“I think we created a lot of momentum in their zone,” said Burakovsky, who scored the fifth Kraken goal of that second period after an earlier assist. “So, we got a lot of long shifts on them and tired them out a little bit.”
Like it or not, the Oilers still reside in the Pacific and the Kraken eventually making the playoffs again will undoubtedly require them not getting swept year-in, year-out by a foe typically occupying one of that division’s top-three spots.
Sure, this romp came against an Oilers team devoid of leading scorers Connor McDavid and Leon Draisaitl, both nursing injuries. An Edmonton squad that had just played and lost to the Dallas Stars at home the night before looked on a first period power play like somebody had pulled the plug on the “power” part.

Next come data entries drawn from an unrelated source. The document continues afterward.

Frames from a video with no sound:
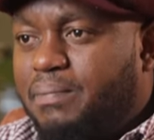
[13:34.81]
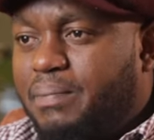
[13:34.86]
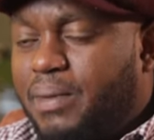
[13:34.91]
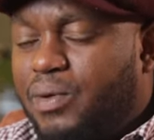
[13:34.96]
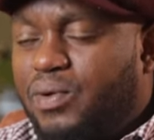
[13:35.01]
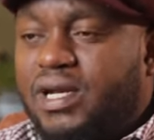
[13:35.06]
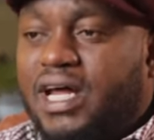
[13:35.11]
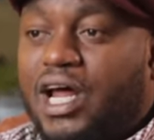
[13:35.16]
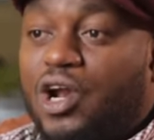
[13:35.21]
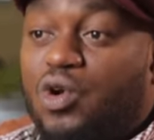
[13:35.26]

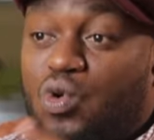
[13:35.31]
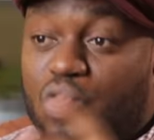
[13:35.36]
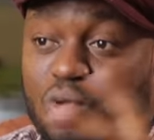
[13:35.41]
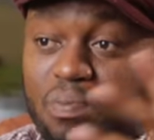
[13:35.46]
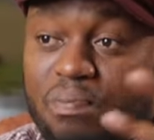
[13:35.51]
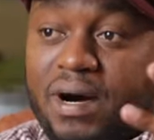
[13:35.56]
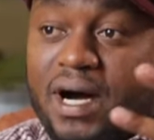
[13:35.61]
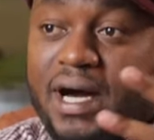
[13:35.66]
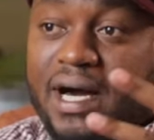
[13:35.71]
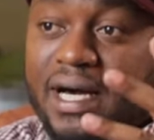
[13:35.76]
But when I
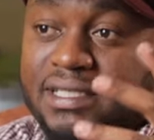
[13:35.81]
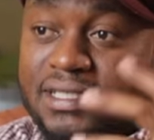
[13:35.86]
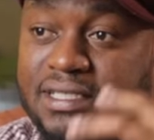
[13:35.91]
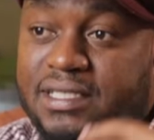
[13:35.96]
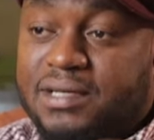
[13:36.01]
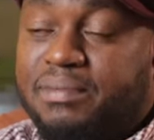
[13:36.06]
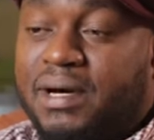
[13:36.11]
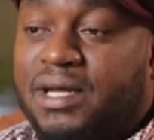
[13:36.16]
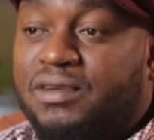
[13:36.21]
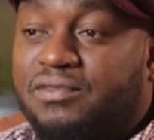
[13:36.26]
look back, I
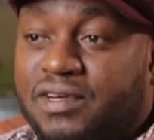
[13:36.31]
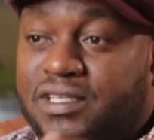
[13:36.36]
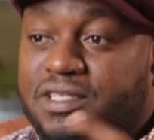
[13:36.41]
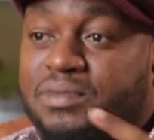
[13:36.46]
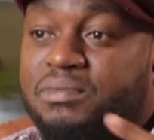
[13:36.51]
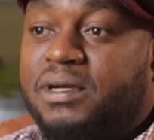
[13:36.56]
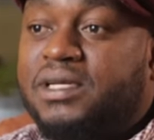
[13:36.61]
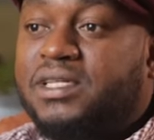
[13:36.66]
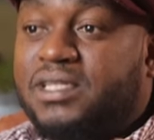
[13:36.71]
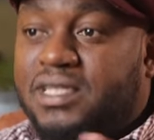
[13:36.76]
see my
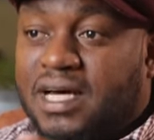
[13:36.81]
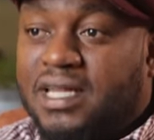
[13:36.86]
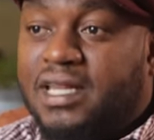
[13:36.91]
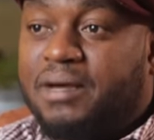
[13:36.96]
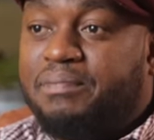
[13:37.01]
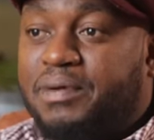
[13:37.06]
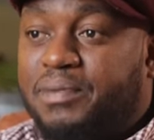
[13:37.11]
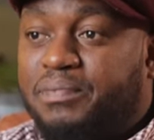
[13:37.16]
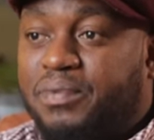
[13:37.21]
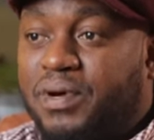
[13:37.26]
investment in
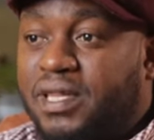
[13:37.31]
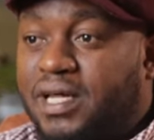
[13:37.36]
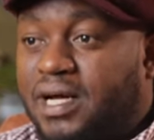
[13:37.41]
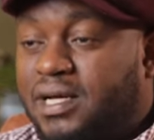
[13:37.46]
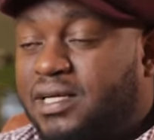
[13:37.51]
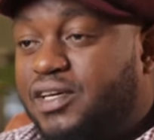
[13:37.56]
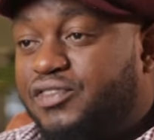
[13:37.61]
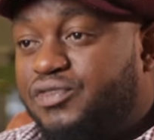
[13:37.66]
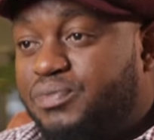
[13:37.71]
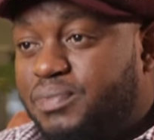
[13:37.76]
other people and
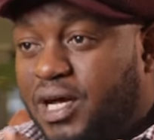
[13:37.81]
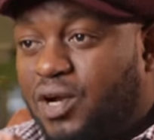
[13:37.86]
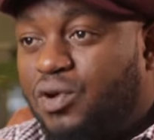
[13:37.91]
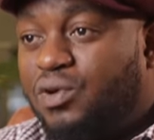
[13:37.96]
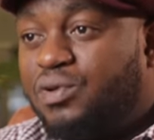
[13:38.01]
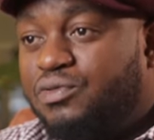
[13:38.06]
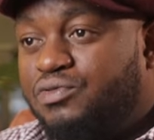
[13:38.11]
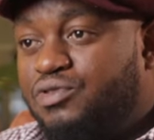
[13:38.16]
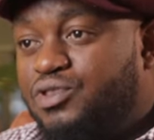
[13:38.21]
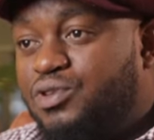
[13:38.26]
that gives me a
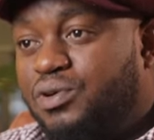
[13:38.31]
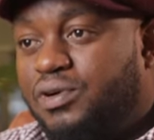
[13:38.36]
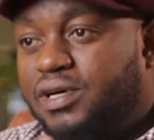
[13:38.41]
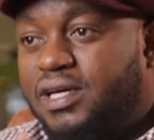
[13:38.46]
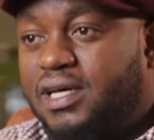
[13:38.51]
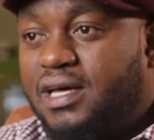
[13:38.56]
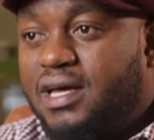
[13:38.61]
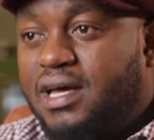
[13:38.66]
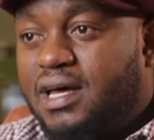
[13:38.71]
lot of joy.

Not to mention, the Oilers started backup goalie Calvin Pickard, who’d come on in third period relief against Dallas when starting netminder Stuart Skinner got kneed in the head by Mikko Rantanen. Pickard was mercifully pulled after the five-goal Kraken second and Olivier Rodrigue worked the third in his NHL debut.
But even all of those Oilers shortcomings couldn’t negate the fact they’d owned the Kraken with a 0-8-1 record since January 2023 and were 11-2-1 overall since the teams began competing in late 2021. And that’s leaving out four years of preseason games, which the Kraken have never won any of when facing the Oilers.
So, one could be forgiven a bit for a sinking feeling when the clubs left a sluggish first period in a scoreless tie. The Oilers looked like they wanted no part of things, yet the Kraken were letting them hang around dangerously.
“You pay attention to it,” Kraken coach Dan Bylsma said of the losing streak to the Oilers now vanquished. “I think it’s always in the back of your mind,”
In fact, the Kraken would have been trailing after the opening period if not for some saves by goalie Joey Daccord and a late Edmonton goal waved off when it was ruled on a coach’s challenge that the puck had been touched by a high stick moments before.
“The game was still 50/50 at that point and that high stick was certainly a huge, huge call,” Bylsma said, singling out video coaches Tim Ohashi and Brady Morgan for noticing.
Bylsma added: “It felt like a high stick but…I didn’t see all the replays, and it was not, like, 100% ‘Oh yeah, that’s a high stick.’ It just changed the puck a little bit, but Brady and Tim were on it. And no, I wasn’t 100% confident we were going to get it.”
But once they got the call, the Kraken were off to the races to start the second period.
Burakovsky found Schwartz on the power play with a cross-ice pass at the net-front he one-timed home just 78 seconds in.
Just two minutes after that, Oilers defender Jake Walman coughed up the puck off a Mikey Eyssimont forecheck, and Schwartz grabbed it. Schwartz was allowed to waltz unmolested into the right faceoff circle where he snapped the puck past Pickard again.